Pilagá is a Guaicuruan language spoken by 4,000 people in the Bermejo and Pilcomayo River valleys, western Formosa Province, in northeastern Argentina.

Sociocultural context
The geographical distribution into communities is permeated by pan-Chacoan social organization of people into bands.      	

According to Braunstein (1983), among the Chaco groups several bands constitute a "tribe", identified by a common name and associated by marriage and exchange. He states that tribes have been preferably endogamous, with uxorilocal postmarital residence. Among the Pilagá, tribes have identified with names of regional animals and these traditional denominations persist in present times.

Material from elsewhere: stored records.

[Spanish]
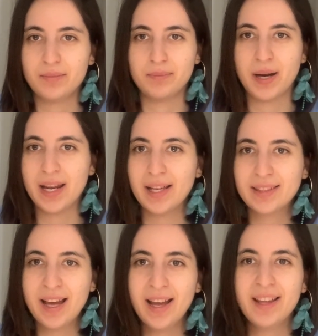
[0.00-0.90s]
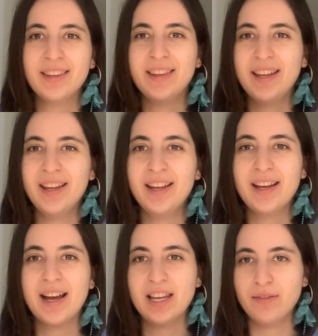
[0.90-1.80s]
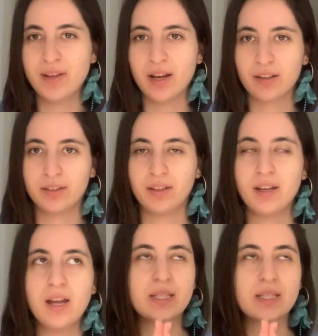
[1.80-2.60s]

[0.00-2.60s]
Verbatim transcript: barata de aliviarte.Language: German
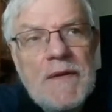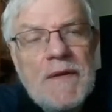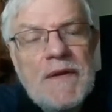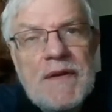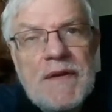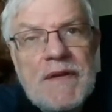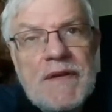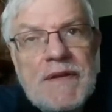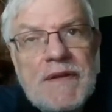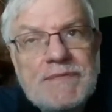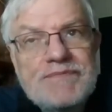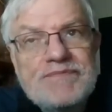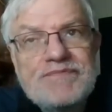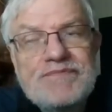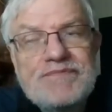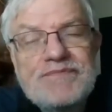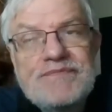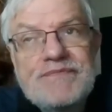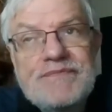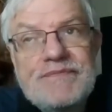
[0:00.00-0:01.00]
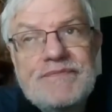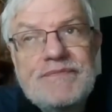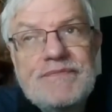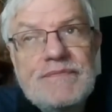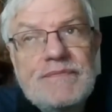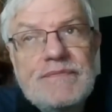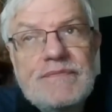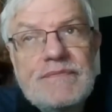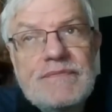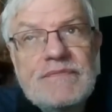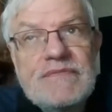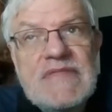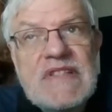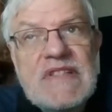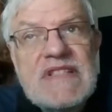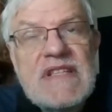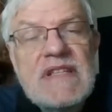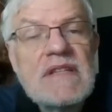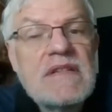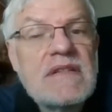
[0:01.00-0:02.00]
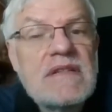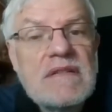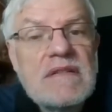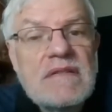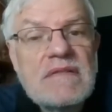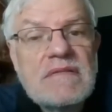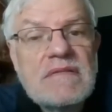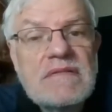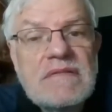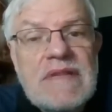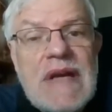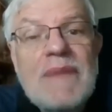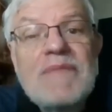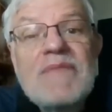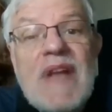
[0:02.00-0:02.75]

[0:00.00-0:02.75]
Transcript: Ähm, wir sind wir haben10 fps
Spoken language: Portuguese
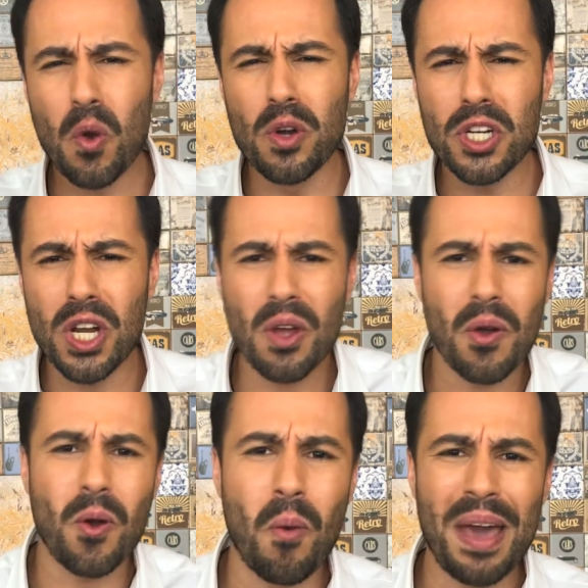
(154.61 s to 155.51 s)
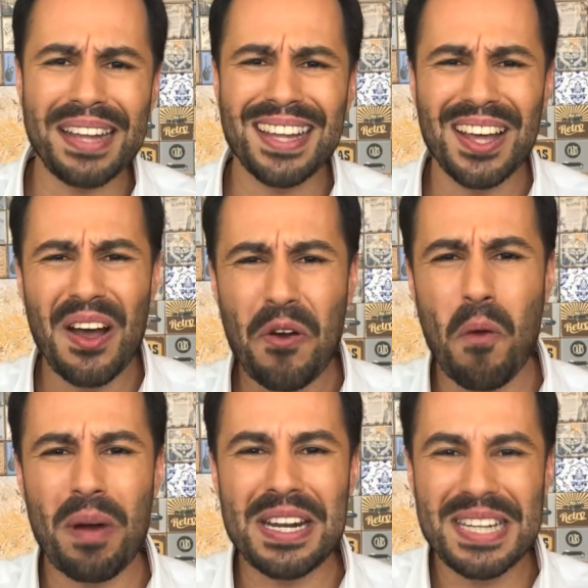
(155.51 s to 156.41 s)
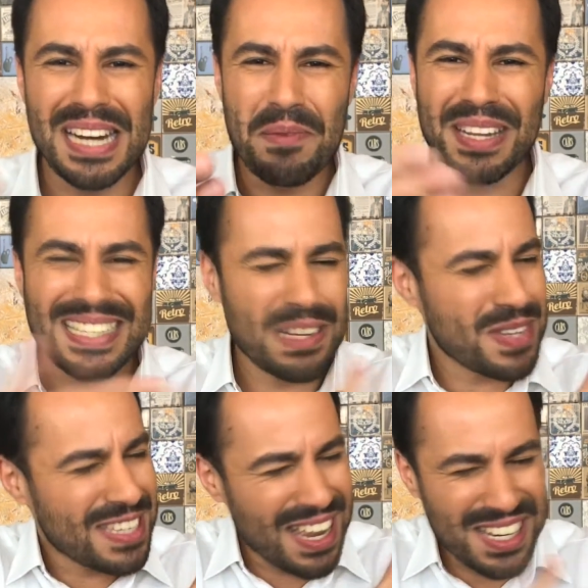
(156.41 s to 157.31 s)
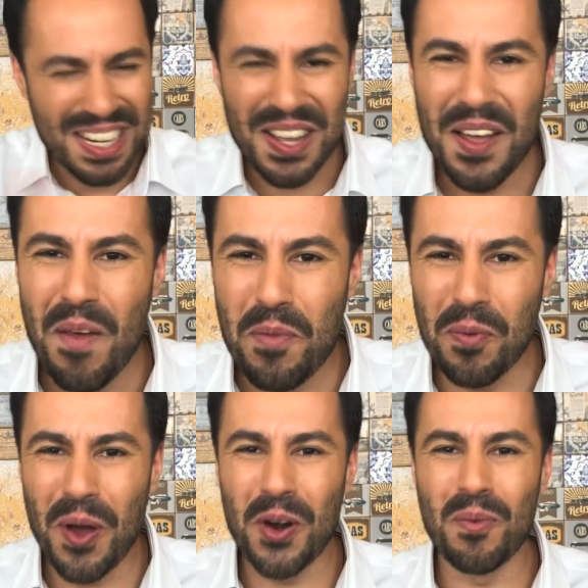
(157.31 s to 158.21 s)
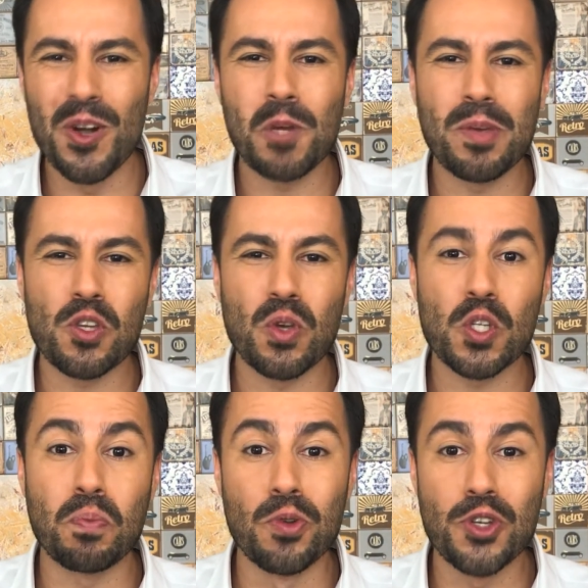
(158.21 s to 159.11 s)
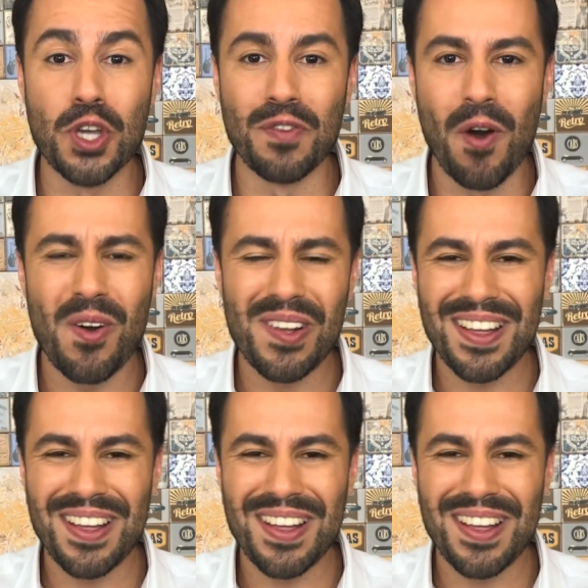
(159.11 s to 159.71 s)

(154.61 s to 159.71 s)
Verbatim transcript: Curte, comenta, compartilha, manda essa mensagem para o maior número de pessoas possível.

As many anthropologists have noted, the Chaco groups, including the Pilagá, have been hunter-gatherers. Hunting also includes fishing and collection of honey. Hunting is exclusively the domain of men, while gathering of wild fruits, palm hearts, mesquite (prosopis sp.) and firewood is done regularly by women. The major animals hunted are species of deer and armadillos. Among the fish specimens are surubí (Pseudoplatysoma coruscans), pacú (colossoma mitrei) and dorado (salminus maxillosus).

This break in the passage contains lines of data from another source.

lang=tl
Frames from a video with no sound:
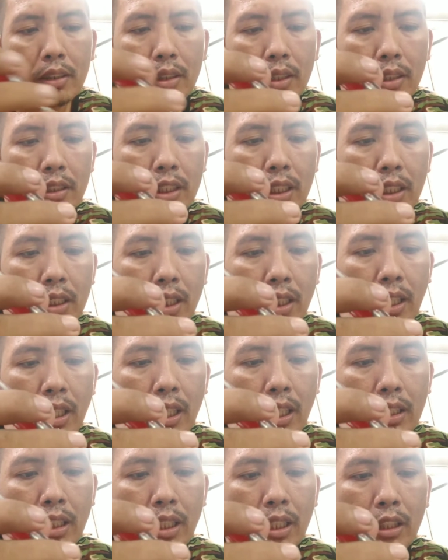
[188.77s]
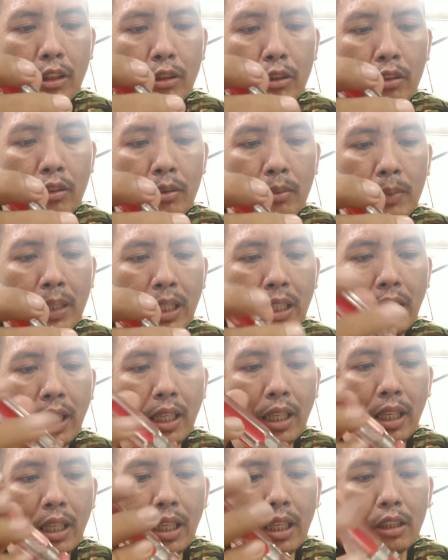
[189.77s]
at check na natin yung mga
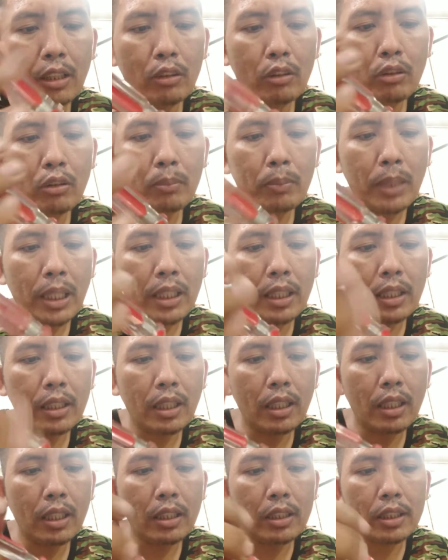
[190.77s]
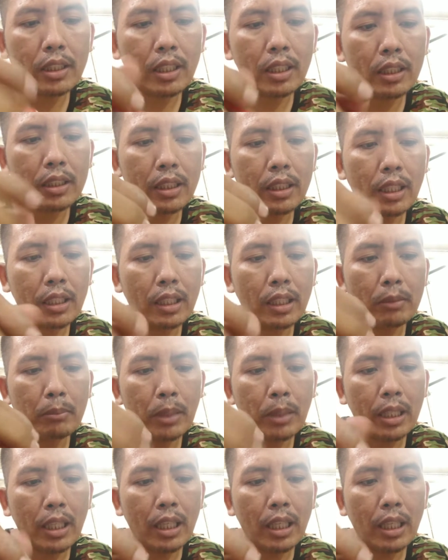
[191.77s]
dahilan kung bakit hindi siya nag-start at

With the advancement of European contact since the conquest, and with the establishment at different times of colonies, farms and missions, Chaco groups, including the Pilagá, began losing their territories. They became confined to smaller portions of lands, and as a consequence, they discontinued their hunter-gathering activities. Today, with sedentarization, Pilagá people combine traditional practices with land-cultivation and cattle-raising at a small scale, and the commerce of basketry, tapestry and wooden artifacts.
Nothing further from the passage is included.